Reconnaissance mutuelle des brevets des gens de mer délivrés par les États membres

2004/0098(COD)

En adoptant par 619 voix pour, 20 contre et 3 abstentions, le rapport de M. Robert J.E. EVANS (PSE, UK), le Parlement européen approuve la proposition de directive sur  la reconnaissance des brevets des gens de mer moyennant une série d’amendements.

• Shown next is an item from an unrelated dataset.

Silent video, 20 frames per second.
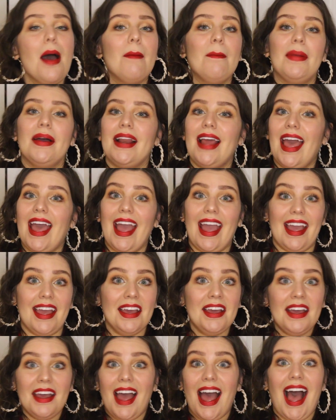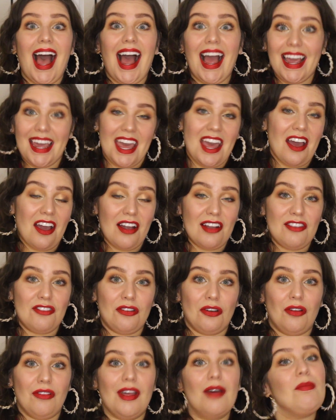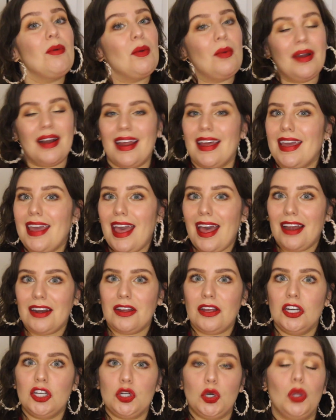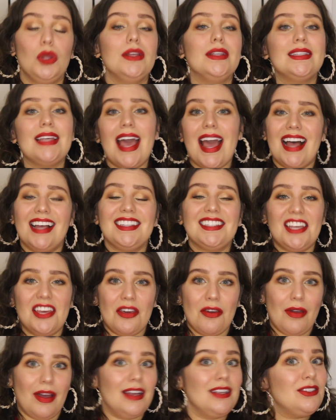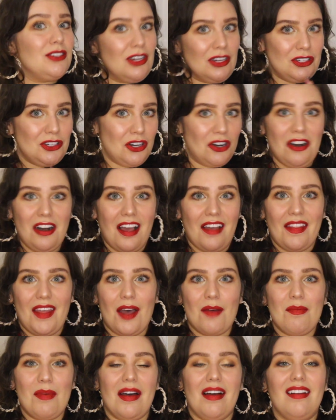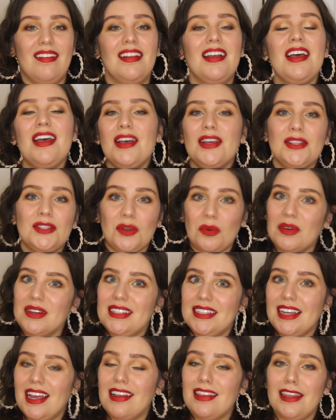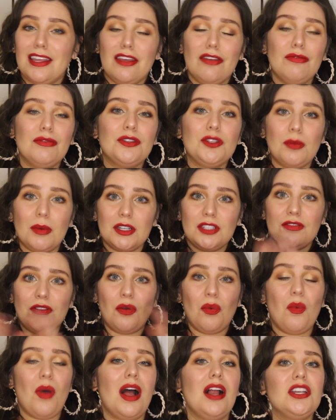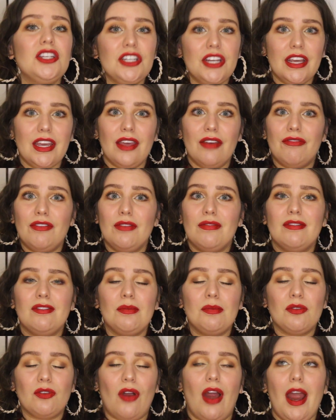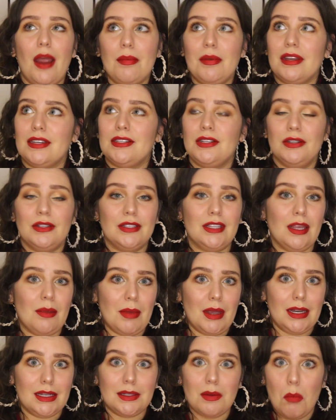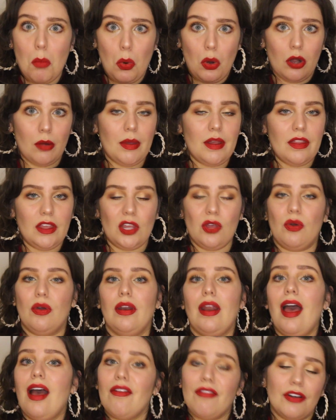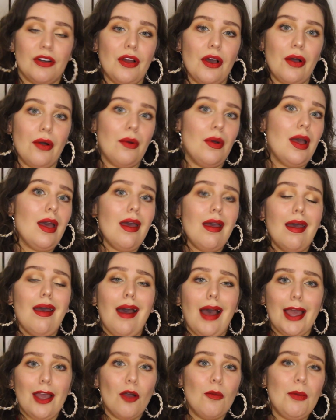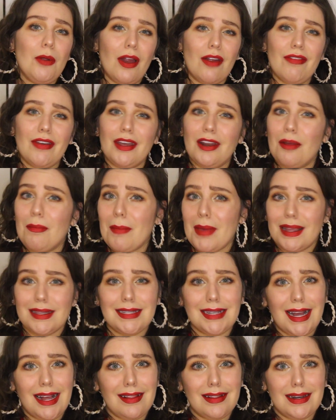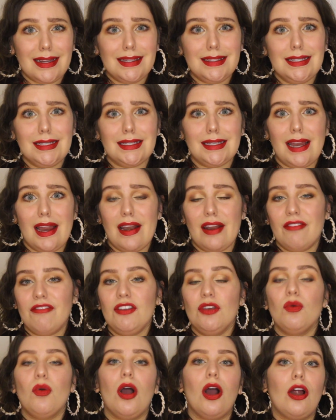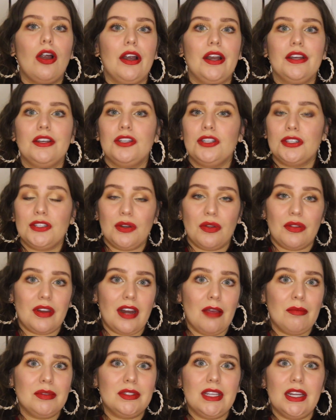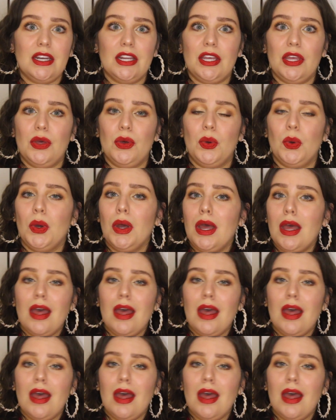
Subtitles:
But hey, I can't control that, but what I can control is asking you guys to turn on that bell. So once again, thank you so much for watching. If you've subscribed, it seriously means more to me than you could ever know. I hope you're having an amazing holiday season, and if you aren't, just know that I'm sending you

Le Parlement précise tout d’abord que la directive vise à faciliter la reconnaissance mutuelle des brevets et qu’elle ne régit pas les conditions de l’accès à l’emploi. Il invite les États membres à  poursuivre leurs efforts au sein de l'OMI afin d’obtenir au niveau mondial des accords rigoureux et applicables pour lutter contre la fraude touchant les brevets des gens de mer. A cet égard,  le comité COSS (Comité pour la sécurité maritime et la prévention de la pollution par les navires) constituerait un forum approprié pour l’échange d’informations.

D’autres amendements visent à rendre plus claires les conditions requises pour la reconnaissance de brevets :

- les États membres doivent garantir des voies de recours contre tout refus d’accorder le visa à un brevet valable, ou contre l’absence de réponse, dans le respect de la législation et des procédures nationales ;

- les autorités compétentes d’un État membre d’accueil peuvent imposer d’autres restrictions aux fonctions, tâches ou niveaux de compétence pour des voyages à proximité du littoral ;

- l'État membre d'accueil est tenu de s'assurer que les gens de mer sollicitant la reconnaissance de brevets en vue d'exercer des fonctions de direction possèdent une connaissance appropriée de la législation maritime nationale applicable aux fonctions qu'ils sont autorisés à exercer.

Au plus tard 5 ans à dater de l'entrée en vigueur de la présente directive, la Commission soumettra au Parlement européen et au Conseil un rapport d'évaluation assorti, le cas échéant, de propositions de  mesures complémentaires.